IF pantomime is all about larger than life traditional characters, audience participation, local references, current memes (of course 6-7 is everywhere this year), love, goodies, baddies, singing and dancing, lots of great songs and a happy ending, then Poole Lighthouse is the place to go this Christmas.
Chris Jarvis, the man behind the Poole panto and a veteran of the art, has finally grown into his petticoats in Dick Whittington, as Dame Dolly Doughnuts, the marvellously funny, skippingly agile and naughtily loveable fulcrum of the show. This year he is again joined by the stupendous Sarah-Louise Young as King Rat, belting out the rodentine promise of Entertainment surrounded by snarling ratlings, loo brushes and a yukky menu of deliciously sewery delicacies.
They are BIG personalities to match, but with Corben Heward-Mills as the world’s most acrobatic Tommy the Cat, Bernadette Bangura’s magical fairy Bowbelles, Isabella Kibble’s powerful Alice and Robert Rees as her father Alderman Fitzwarren, and a convincing and delightful principal boy from Kieran Morris, there are no make-weights in this terrific show.

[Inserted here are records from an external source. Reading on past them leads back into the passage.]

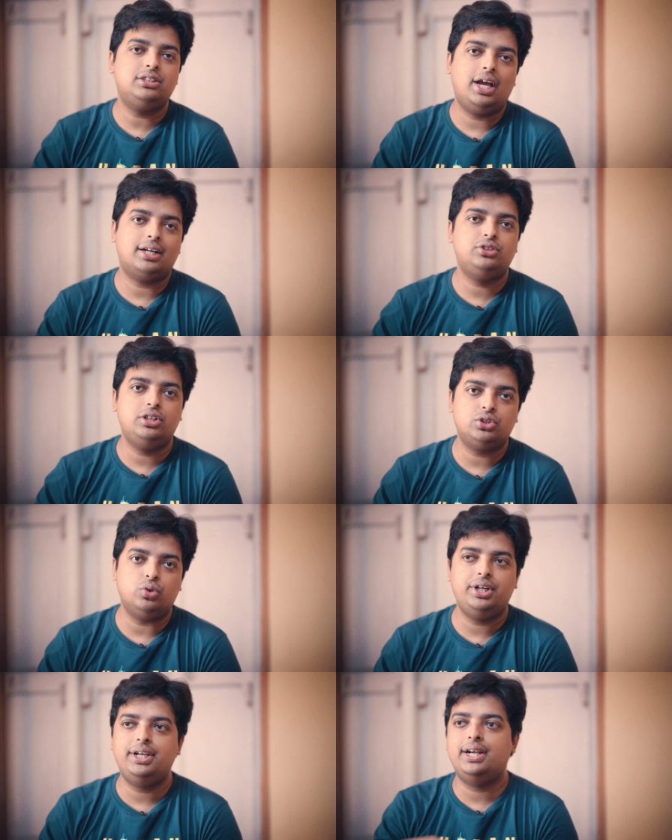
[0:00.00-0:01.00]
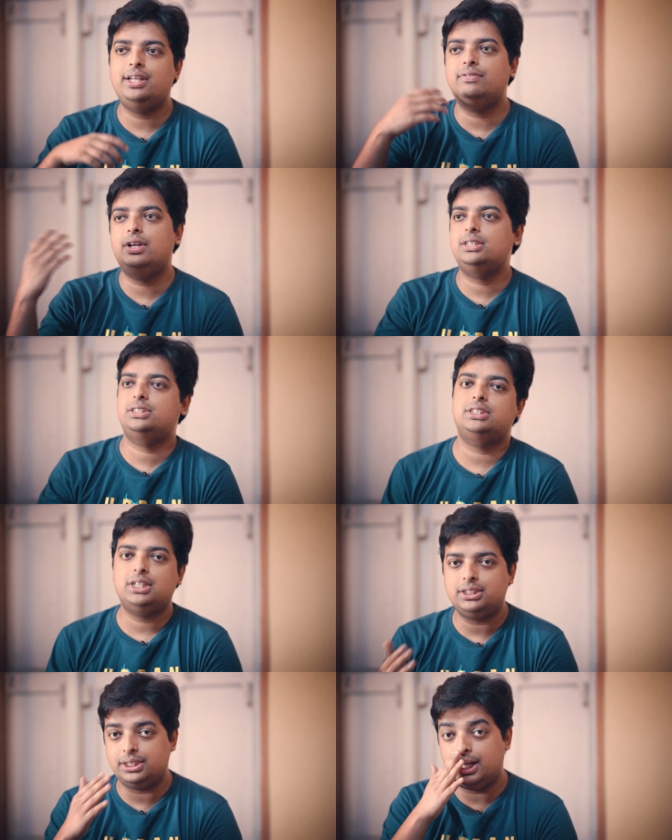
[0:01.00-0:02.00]
অ্যাকচুয়ালি সোনির নেটিভ লেন্সটা
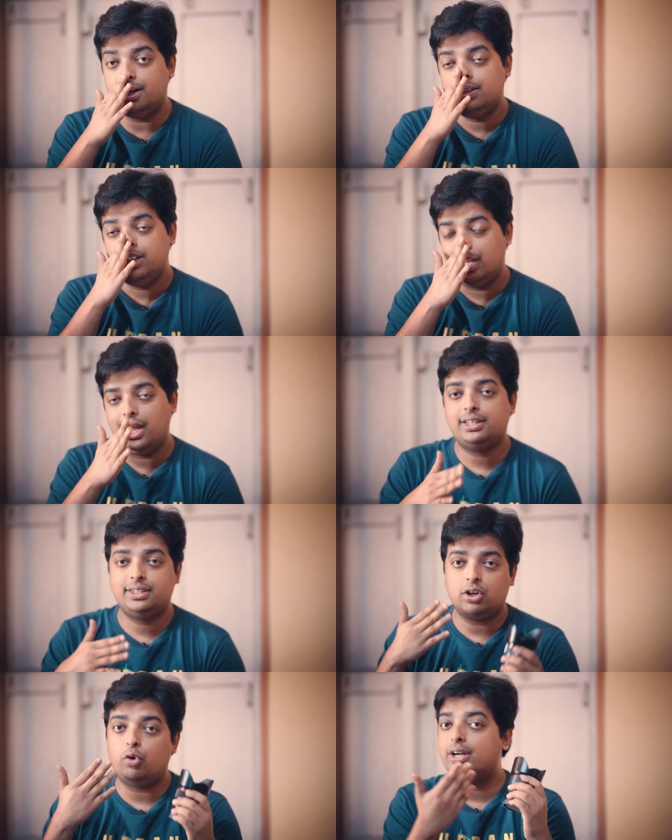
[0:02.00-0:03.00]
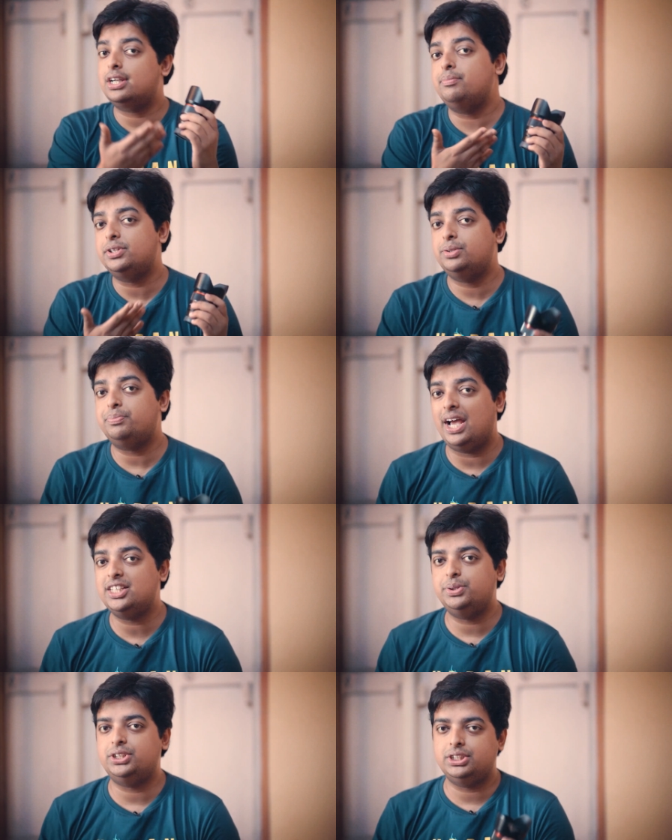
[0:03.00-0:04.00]
যেটা এর থেকে অনেকটাই বেশি প্রাইস
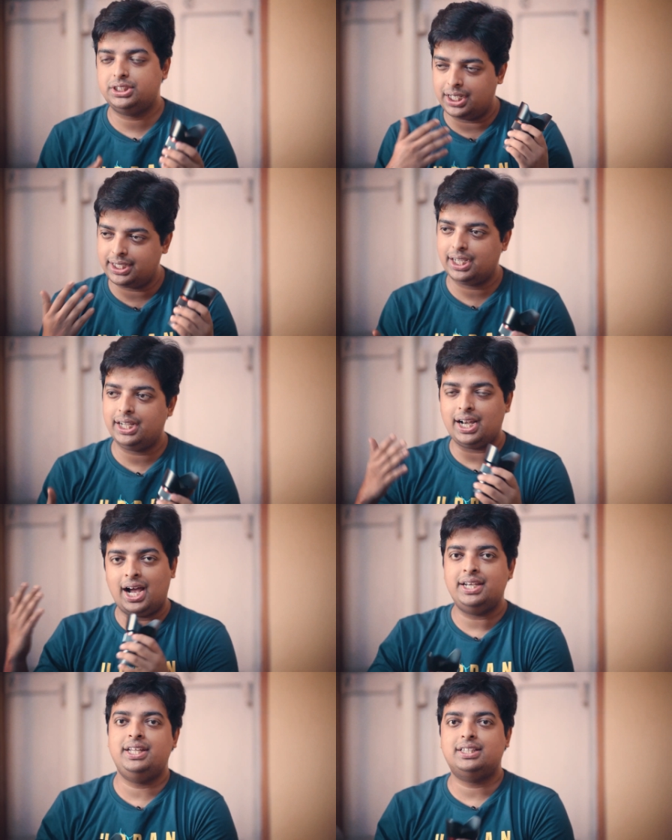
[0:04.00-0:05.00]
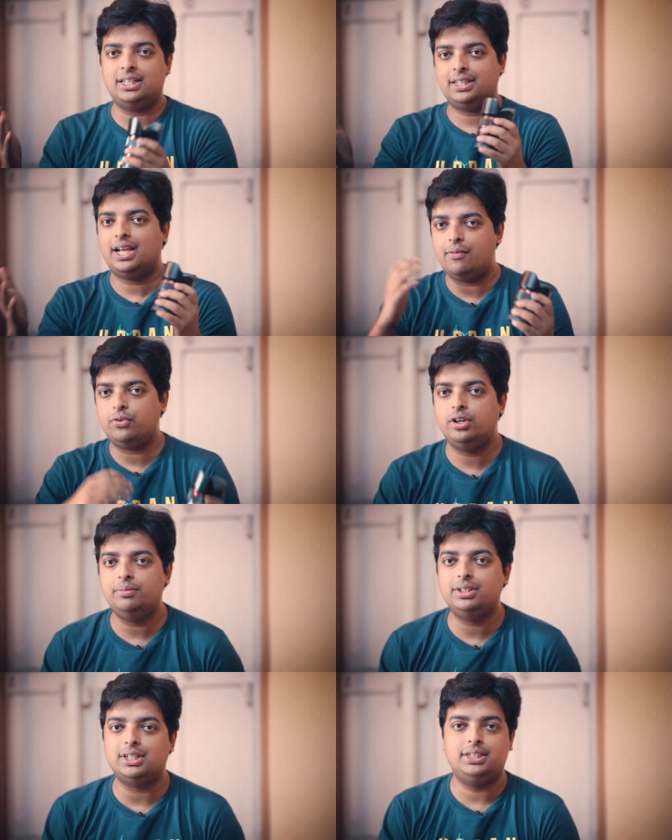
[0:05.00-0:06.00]
বেশি সেটাকে না নিয়ে তার থেকে
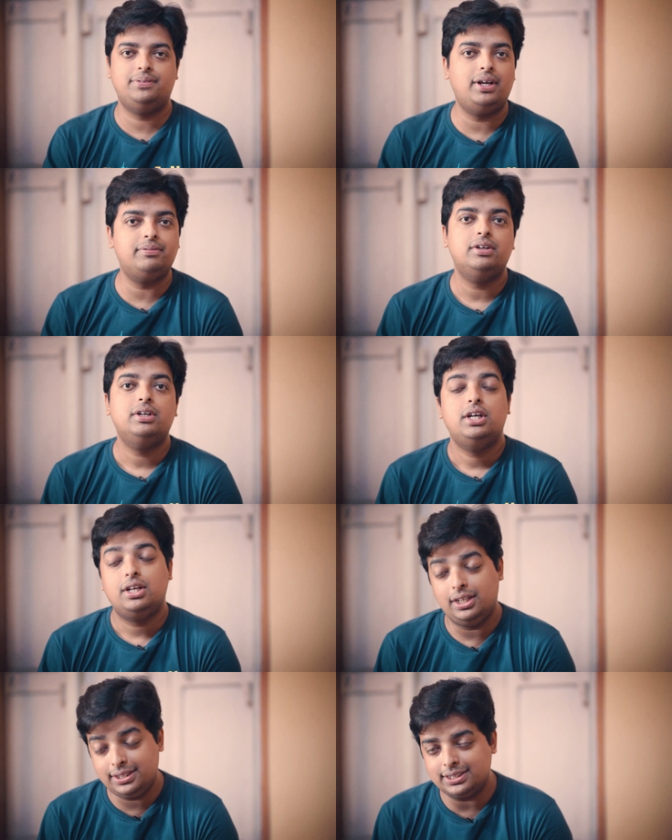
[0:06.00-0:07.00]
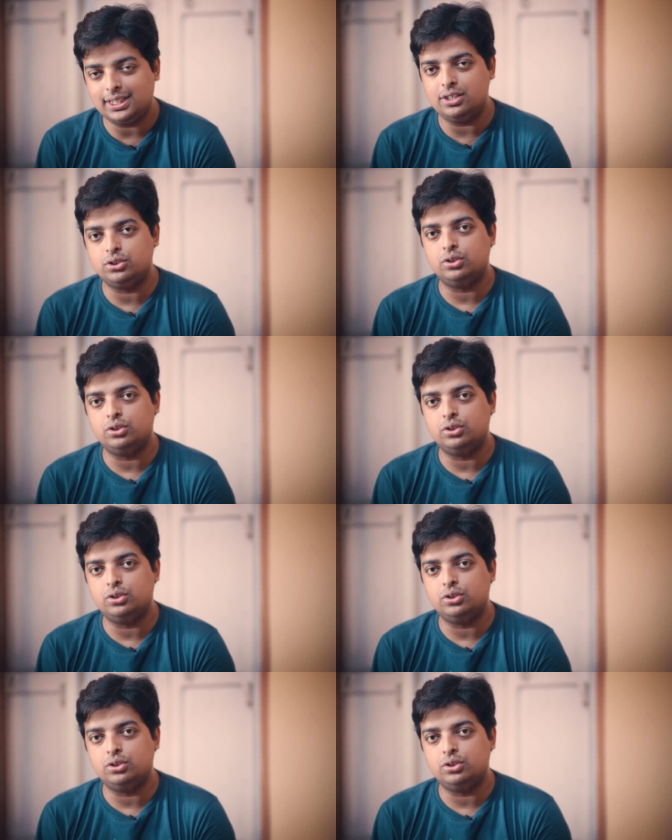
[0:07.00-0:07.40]
অ্যাফোর্ডেবল থার্টি ফাইভ নিতে চাইছো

The packed audience was responsive from the moment the curtain rose – no encouragement needed here to get them joining in with the shouting, booing, hissing, cheering, clapping and whooping. The atmosphere, even at this 11am Sunday show, was electric from the off.
The essential but well-worn routines all had a fresh element, all written in by Chris Jarvis in the months he was not giving his Dame Dolly. The sweet trolley routine was fast and furious, the run round Dorset towns and villages clever and brief enough to keep the audience interested and the 12 days of Christmas had the cast and the audience in gales of laughter.
This really is a pantomime for all ages and you can see it at various times on various dates until 4th January.